そしてこの状況下で納得させる方法が何か存在するのだろうか?
困ったことに蛇は存在そのものが消失してしまっているので歴史の本に倣って手柄の首を持ってくるという事は出来ない。ルナリのように現地へ連れて行けば納得して貰えるような気もするが、大人しく言う通りに従ってくれはしないだろう。

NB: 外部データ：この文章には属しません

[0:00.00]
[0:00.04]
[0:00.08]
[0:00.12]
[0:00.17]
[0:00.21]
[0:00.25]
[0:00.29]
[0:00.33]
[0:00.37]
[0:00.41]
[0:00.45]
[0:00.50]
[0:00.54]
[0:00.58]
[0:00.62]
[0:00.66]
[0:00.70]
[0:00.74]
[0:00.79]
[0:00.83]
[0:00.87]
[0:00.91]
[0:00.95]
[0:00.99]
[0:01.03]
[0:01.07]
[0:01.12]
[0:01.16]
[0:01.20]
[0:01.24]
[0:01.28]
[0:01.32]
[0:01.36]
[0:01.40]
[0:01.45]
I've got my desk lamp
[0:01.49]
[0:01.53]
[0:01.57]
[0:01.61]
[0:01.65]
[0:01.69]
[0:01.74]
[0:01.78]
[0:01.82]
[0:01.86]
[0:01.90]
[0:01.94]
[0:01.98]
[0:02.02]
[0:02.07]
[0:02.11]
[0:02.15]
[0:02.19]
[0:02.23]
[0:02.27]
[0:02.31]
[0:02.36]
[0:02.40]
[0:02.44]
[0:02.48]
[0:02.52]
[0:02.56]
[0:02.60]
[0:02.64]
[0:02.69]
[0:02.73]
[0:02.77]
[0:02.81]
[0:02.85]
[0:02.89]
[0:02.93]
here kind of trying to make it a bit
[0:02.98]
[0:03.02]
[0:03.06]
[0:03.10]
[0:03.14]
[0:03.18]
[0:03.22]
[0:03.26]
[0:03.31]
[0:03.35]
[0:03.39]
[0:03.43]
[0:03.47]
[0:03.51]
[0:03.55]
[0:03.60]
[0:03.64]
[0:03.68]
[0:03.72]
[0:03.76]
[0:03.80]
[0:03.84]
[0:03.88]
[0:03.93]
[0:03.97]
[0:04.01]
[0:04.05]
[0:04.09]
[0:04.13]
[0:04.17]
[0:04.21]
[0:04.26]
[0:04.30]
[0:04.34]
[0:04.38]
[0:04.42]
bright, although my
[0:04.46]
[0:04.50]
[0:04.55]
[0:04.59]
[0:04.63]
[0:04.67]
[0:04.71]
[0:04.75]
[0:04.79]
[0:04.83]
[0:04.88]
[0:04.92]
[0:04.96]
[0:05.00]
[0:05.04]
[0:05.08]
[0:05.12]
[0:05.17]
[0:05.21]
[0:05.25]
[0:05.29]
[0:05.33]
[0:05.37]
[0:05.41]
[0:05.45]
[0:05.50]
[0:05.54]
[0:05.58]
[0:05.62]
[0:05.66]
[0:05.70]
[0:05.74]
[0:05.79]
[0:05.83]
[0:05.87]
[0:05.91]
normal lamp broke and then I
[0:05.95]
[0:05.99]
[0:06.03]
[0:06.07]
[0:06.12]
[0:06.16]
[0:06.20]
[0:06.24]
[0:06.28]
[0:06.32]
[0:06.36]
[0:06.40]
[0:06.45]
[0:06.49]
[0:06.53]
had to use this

かといって力を見せても“方向性”が決まってしまっている現状では悪化の一途を辿るだけの可能性が非常に高い。それこそ世界の敵認定をされかねないだろう。
「どうしましょう、逃げる?」
一つの案だが、この様子で時がたてば落ち着くとも思えない。
むしろ悪魔だなんだという話が隅々まで広がり取り返しのつかない状況となる予感ばかり。
まさに八方塞がりである。
最早なるようになれの精神で激流に身を任せるしかないのか?
「ほっほっほ、こりゃまた随分と賑やかになっているのう!」
疫病神としか思えない不吉な笑い声。
『存在率変動』という以前も聞いたような言葉と共に、非常に見覚えのある老人が姿を現した。
「ワシの助けが必要かな? 若い山神ど――。」
最後まで言うのを待たない。
柄にもなくファラは条件反射的に、至極自然に体が動いた。
軽く飛んでは高さを稼ぎその側頭部へ鞭のような足の一撃をお見舞いする。当然の法則で鮮やかな蹴りを受け老人は受け身の暇すらなく、その体は宙を舞い壁へと突き進んだ。
衝撃と揺れと砂埃が部屋の時を止めたのだった。